* _Exercise details_: What you return should be the complete data below, word for word, with no pictures in it.

* _Information_:
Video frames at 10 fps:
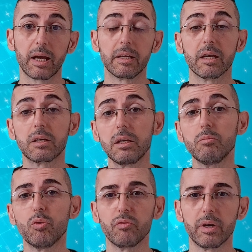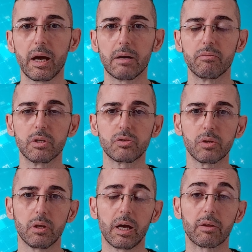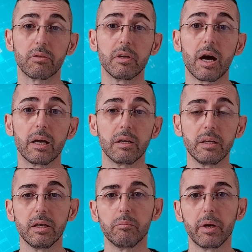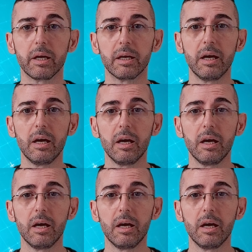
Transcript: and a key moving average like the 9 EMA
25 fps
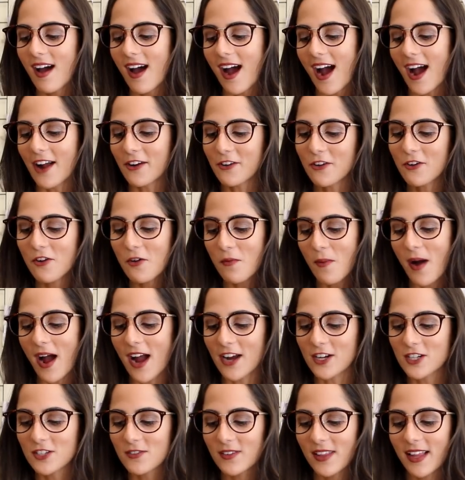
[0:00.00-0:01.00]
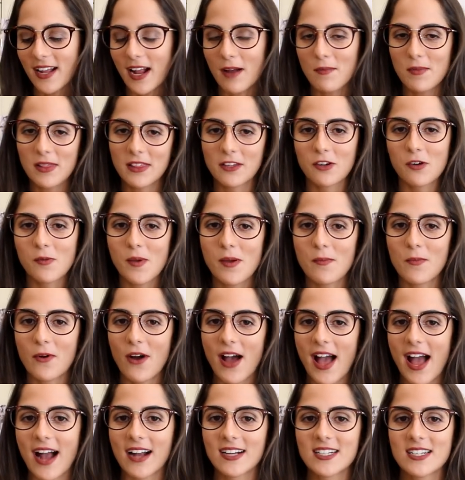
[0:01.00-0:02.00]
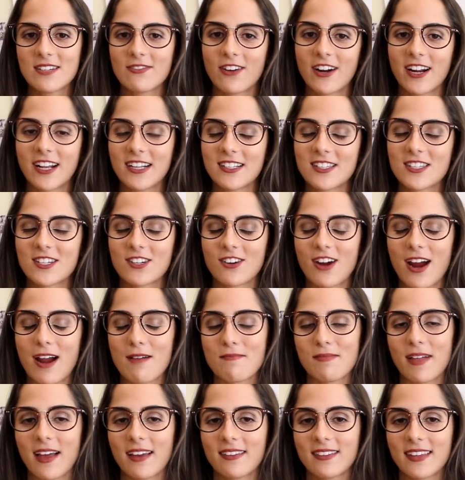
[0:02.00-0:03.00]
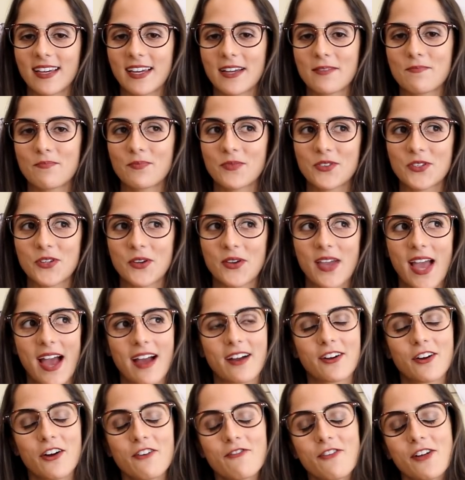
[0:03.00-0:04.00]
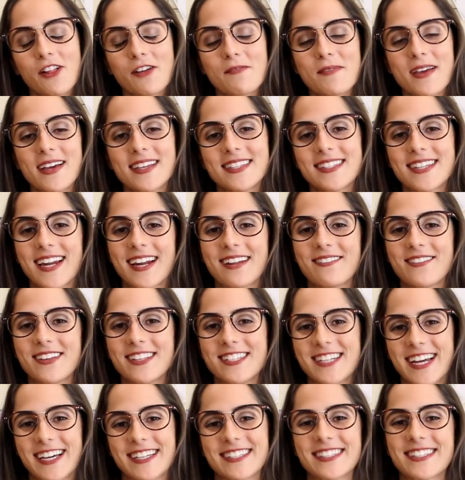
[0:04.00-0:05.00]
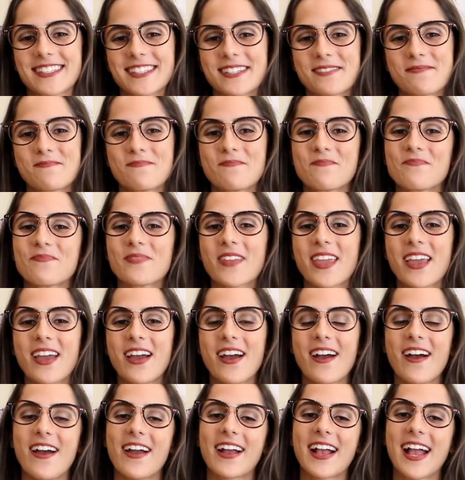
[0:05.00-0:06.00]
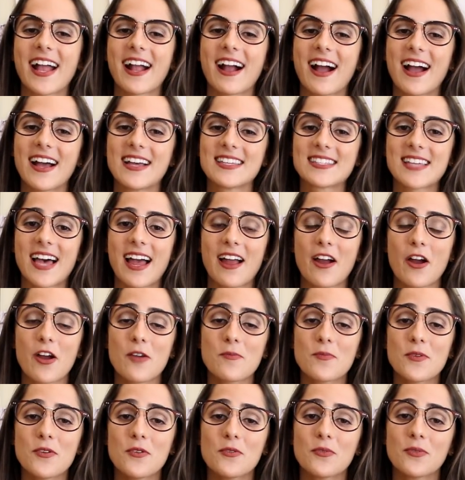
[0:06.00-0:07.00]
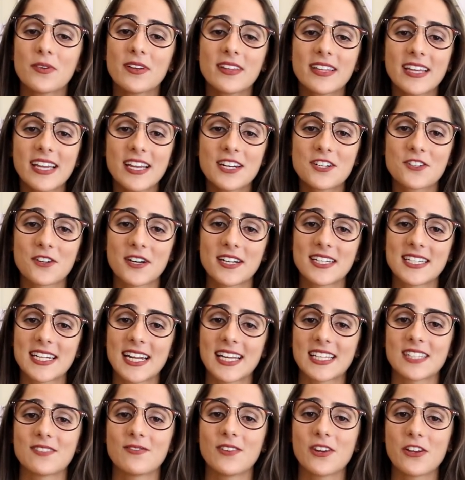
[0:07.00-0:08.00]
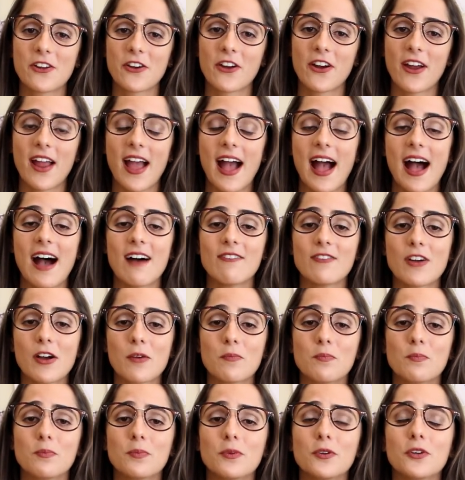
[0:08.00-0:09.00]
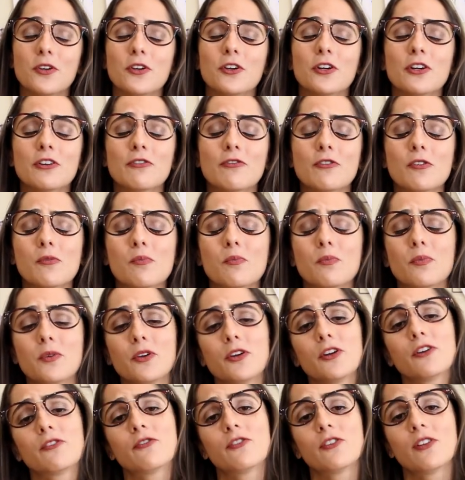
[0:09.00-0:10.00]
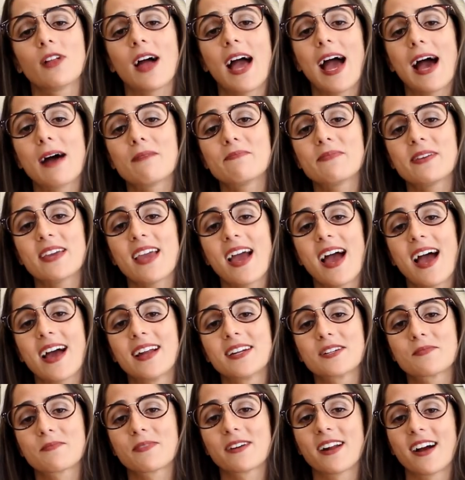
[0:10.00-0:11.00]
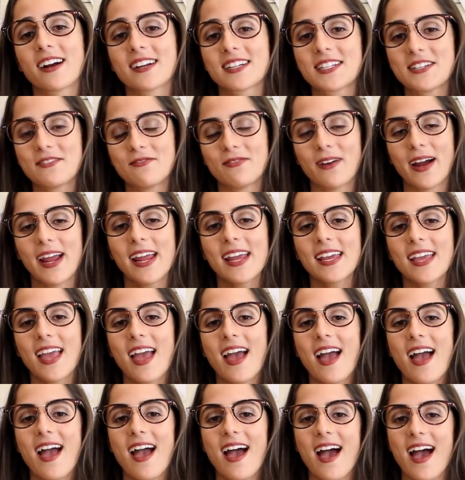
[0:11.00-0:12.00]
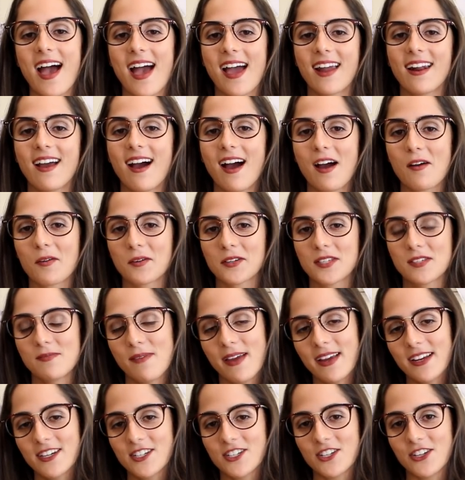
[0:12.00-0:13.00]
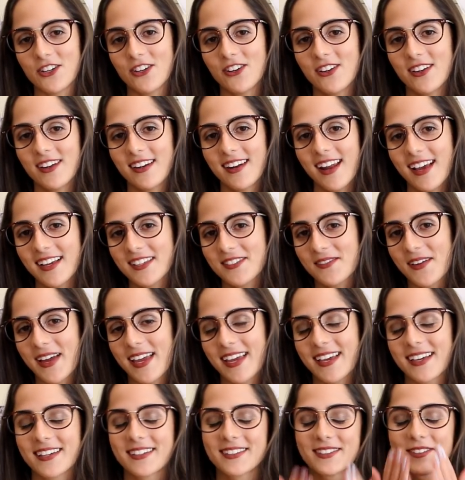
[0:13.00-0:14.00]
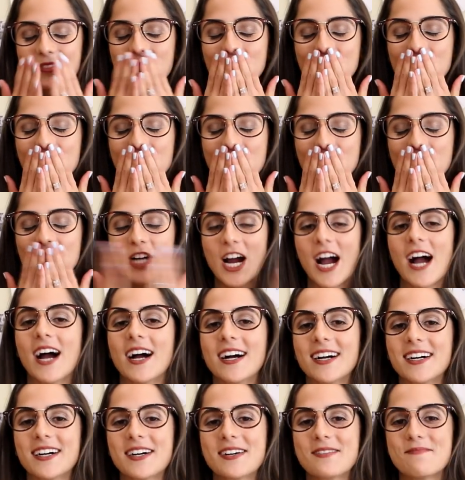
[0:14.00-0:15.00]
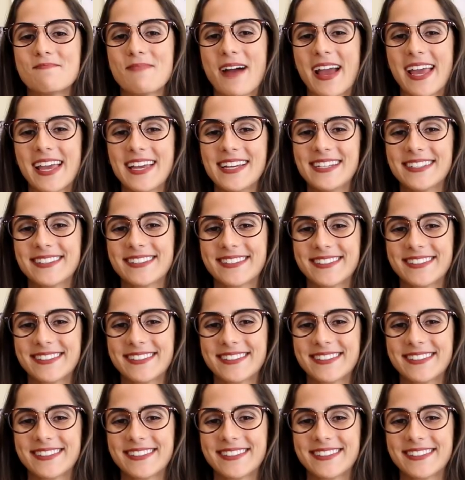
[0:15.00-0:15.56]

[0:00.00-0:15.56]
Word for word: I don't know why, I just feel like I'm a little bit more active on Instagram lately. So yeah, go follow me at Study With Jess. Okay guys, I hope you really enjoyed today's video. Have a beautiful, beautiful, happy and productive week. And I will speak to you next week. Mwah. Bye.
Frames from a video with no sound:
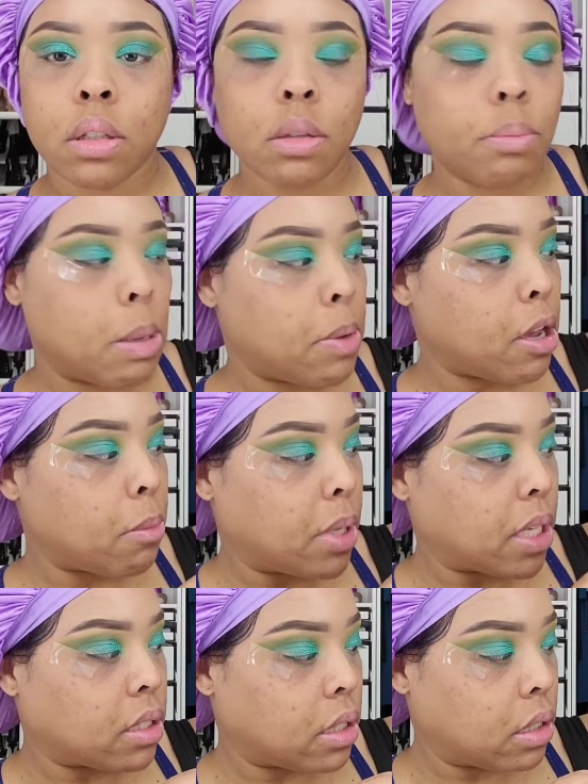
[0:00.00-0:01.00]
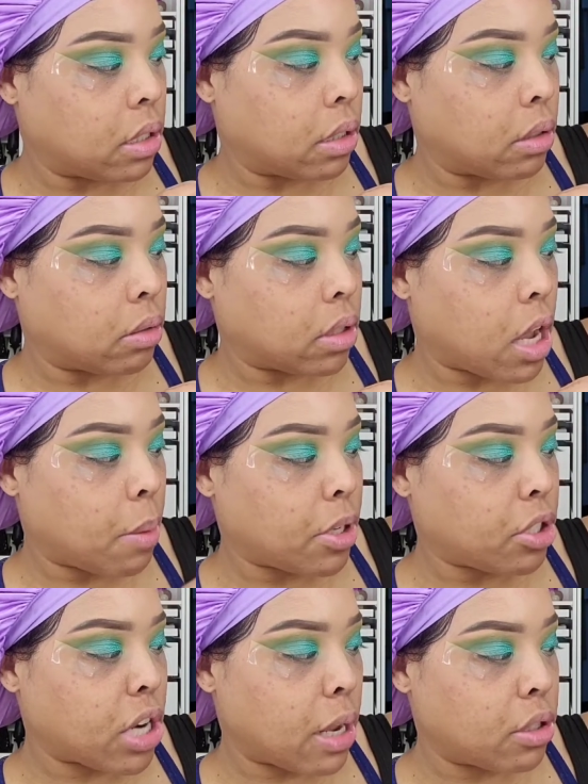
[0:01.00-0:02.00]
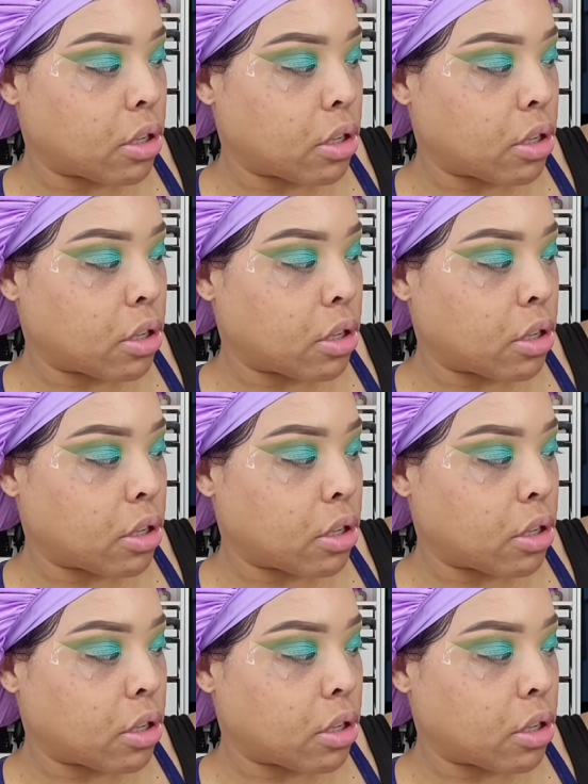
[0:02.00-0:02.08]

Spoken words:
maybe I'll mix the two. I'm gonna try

* _Response to the task_:
Video frames at 10 fps:
Transcript: and a key moving average like the 9 EMA
25 fps
[0:00.00-0:01.00]
[0:01.00-0:02.00]
[0:02.00-0:03.00]
[0:03.00-0:04.00]
[0:04.00-0:05.00]
[0:05.00-0:06.00]
[0:06.00-0:07.00]
[0:07.00-0:08.00]
[0:08.00-0:09.00]
[0:09.00-0:10.00]
[0:10.00-0:11.00]
[0:11.00-0:12.00]
[0:12.00-0:13.00]
[0:13.00-0:14.00]
[0:14.00-0:15.00]
[0:15.00-0:15.56]

[0:00.00-0:15.56]
Word for word: I don't know why, I just feel like I'm a little bit more active on Instagram lately. So yeah, go follow me at Study With Jess. Okay guys, I hope you really enjoyed today's video. Have a beautiful, beautiful, happy and productive week. And I will speak to you next week. Mwah. Bye.
Frames from a video with no sound:
[0:00.00-0:01.00]
[0:01.00-0:02.00]
[0:02.00-0:02.08]

Spoken words:
maybe I'll mix the two. I'm gonna try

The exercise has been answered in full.